For these reasons, interim interdict was granted preventing the defender from publishing episodes 2 to 12 in the form indicated in their already given summaries. Lady Poole said of what he was still allowed to do: “It would not be appropriate to prevent the defender from saying anything at all about the events which have passed between him and the pursuers, because of this right. There is nothing to prevent him publishing full copies of correspondence previously sent to him by the pursuers. He is entitled to say things that are true, and make fair comment (as legally defined) on them.”
Further interim orders
Following the grant of interim interdict, the defender published three further blog posts: one entitled “Court Decision” as well as the second and third episodes. The pursuers sought an interim order for removal of these new posts as well as the original posts.

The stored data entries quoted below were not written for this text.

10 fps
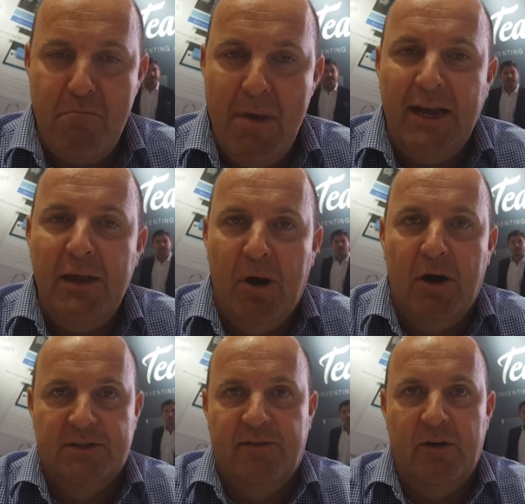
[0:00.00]
many
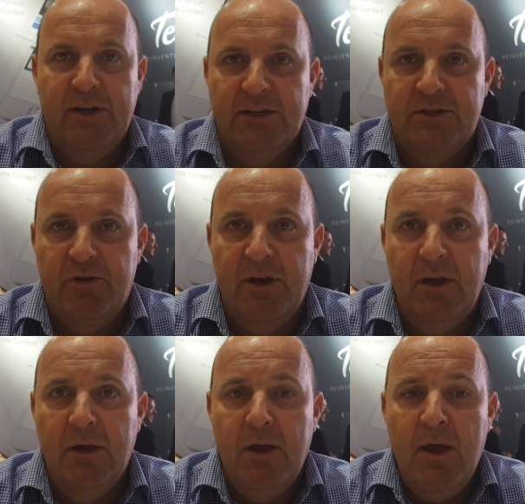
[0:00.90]
parts of our industry
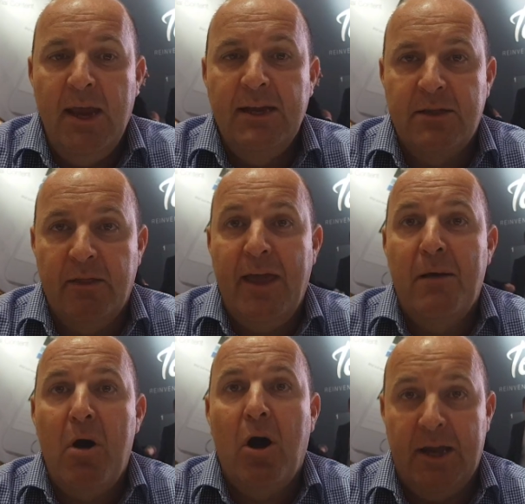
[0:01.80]
is that they
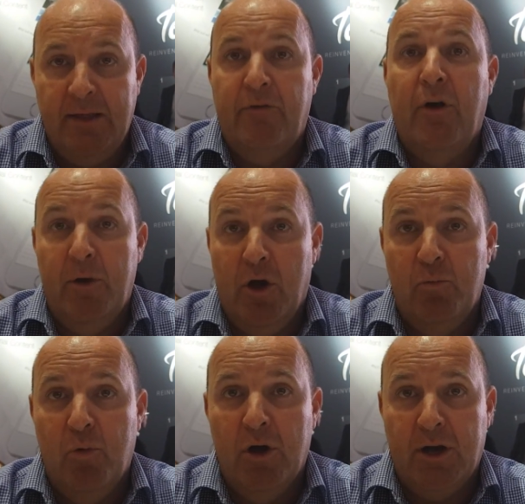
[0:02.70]
are marking their own
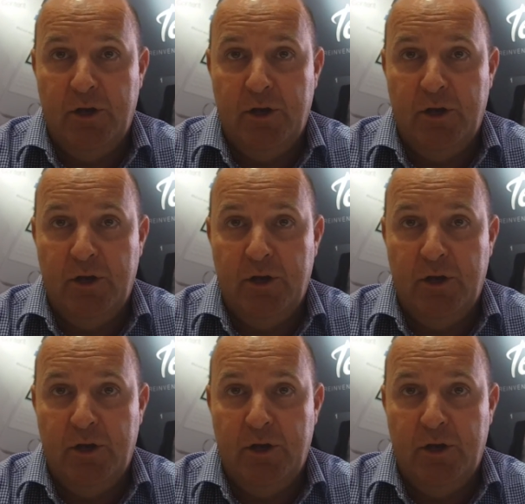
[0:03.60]
homework.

In a further note, Lady Poole said: “I consider the initial blog posts contain matters which are defamatory, and that any defence of veritas or fair comment is likely to fail. In my opinion the pursuers would be likely to succeed after proof in their conclusion for an order of specific implement for the initial blog posts to be removed. “
She continued: “There is prejudice to the reputation and business interests of the pursuers if the initial blog posts are not removed. Damages, while not impossible, would be difficult to quantify. The defender remains able to publish within the constraints set by the law of defamation and the interim interdict already granted. The blog is not a commercial operation, the defender complains of historic events, and if he is vindicated after proof will be able to re-post the initial blog posts then. Having weighed these factors, I find that the balance of convenience favours grant of the interim order for removal of the initial blog posts.”
After noting that there were some passages in the new posts that might be considered defamatory, Lady Poole said: “I have already noted the difference in character between the initial blog posts and new blog posts. There is extensive other text in the new blog posts which, in my opinion, and without prejudice to whatever may be decided by a judge after proof, is unlikely to be found to be unjustifiably defamatory. A significant proportion of the text is original correspondence, followed by comment on this correspondence.”
She refused to grant an order for the removal of these posts, saying: “What tipped the balance the other way in respect of the new blog posts was that I did not find the pursuers’ case to be as strong as for the initial blog posts, for reasons set out above. I also considered that references back to the initial blog posts in the new blog posts would have their potency reduced, because of the interim order for removal of initial blog posts. This lessened the potential prejudice to the pursuers.”
For these reasons, an interim order was granted to remove the original blog posts, in addition to the previous interdict restricting what the defender could say in future posts.